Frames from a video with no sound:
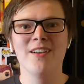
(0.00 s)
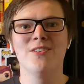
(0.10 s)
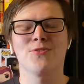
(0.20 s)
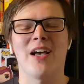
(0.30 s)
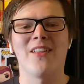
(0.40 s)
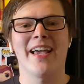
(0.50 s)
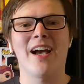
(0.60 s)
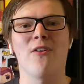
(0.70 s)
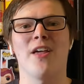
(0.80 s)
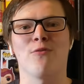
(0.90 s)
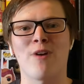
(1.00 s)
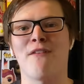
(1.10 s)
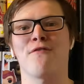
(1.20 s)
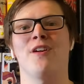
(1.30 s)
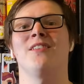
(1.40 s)
So I like how they
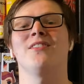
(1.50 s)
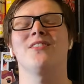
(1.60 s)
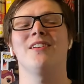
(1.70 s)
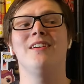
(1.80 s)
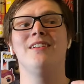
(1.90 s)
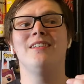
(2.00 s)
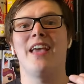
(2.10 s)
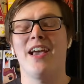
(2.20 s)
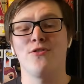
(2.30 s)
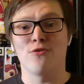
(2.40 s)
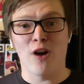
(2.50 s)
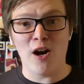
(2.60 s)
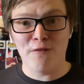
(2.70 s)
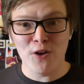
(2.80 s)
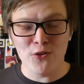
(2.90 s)
reference Andrew
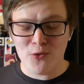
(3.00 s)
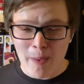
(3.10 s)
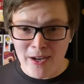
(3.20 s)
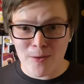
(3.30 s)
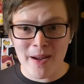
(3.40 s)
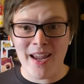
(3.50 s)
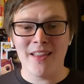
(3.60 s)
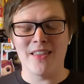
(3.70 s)
Garfield's Spider-Man.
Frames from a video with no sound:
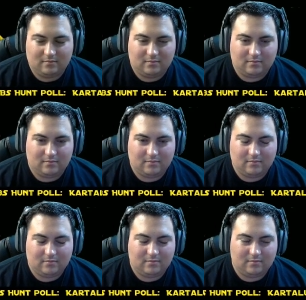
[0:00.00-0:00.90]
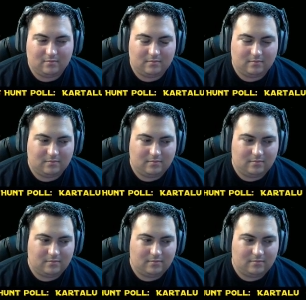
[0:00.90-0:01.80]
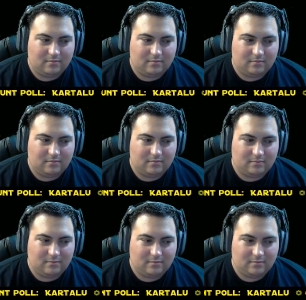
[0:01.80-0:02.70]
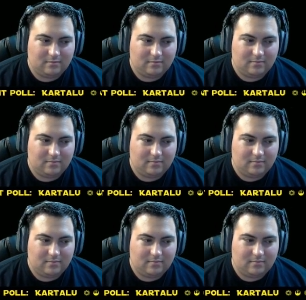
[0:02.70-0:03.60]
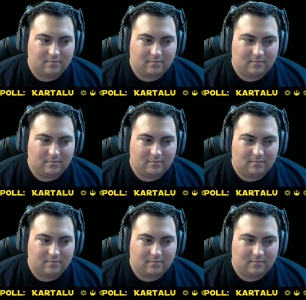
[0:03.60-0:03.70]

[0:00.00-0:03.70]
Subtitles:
(no one is talking)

YOUR INSTRUCTIONS. Could you print all of the entries exactly, skipping the images?

ANSWER TO THIS PROBLEM.
Frames from a video with no sound:
(0.00 s)
(0.10 s)
(0.20 s)
(0.30 s)
(0.40 s)
(0.50 s)
(0.60 s)
(0.70 s)
(0.80 s)
(0.90 s)
(1.00 s)
(1.10 s)
(1.20 s)
(1.30 s)
(1.40 s)
So I like how they
(1.50 s)
(1.60 s)
(1.70 s)
(1.80 s)
(1.90 s)
(2.00 s)
(2.10 s)
(2.20 s)
(2.30 s)
(2.40 s)
(2.50 s)
(2.60 s)
(2.70 s)
(2.80 s)
(2.90 s)
reference Andrew
(3.00 s)
(3.10 s)
(3.20 s)
(3.30 s)
(3.40 s)
(3.50 s)
(3.60 s)
(3.70 s)
Garfield's Spider-Man.
Frames from a video with no sound:
[0:00.00-0:00.90]
[0:00.90-0:01.80]
[0:01.80-0:02.70]
[0:02.70-0:03.60]
[0:03.60-0:03.70]

[0:00.00-0:03.70]
Subtitles:
(no one is talking)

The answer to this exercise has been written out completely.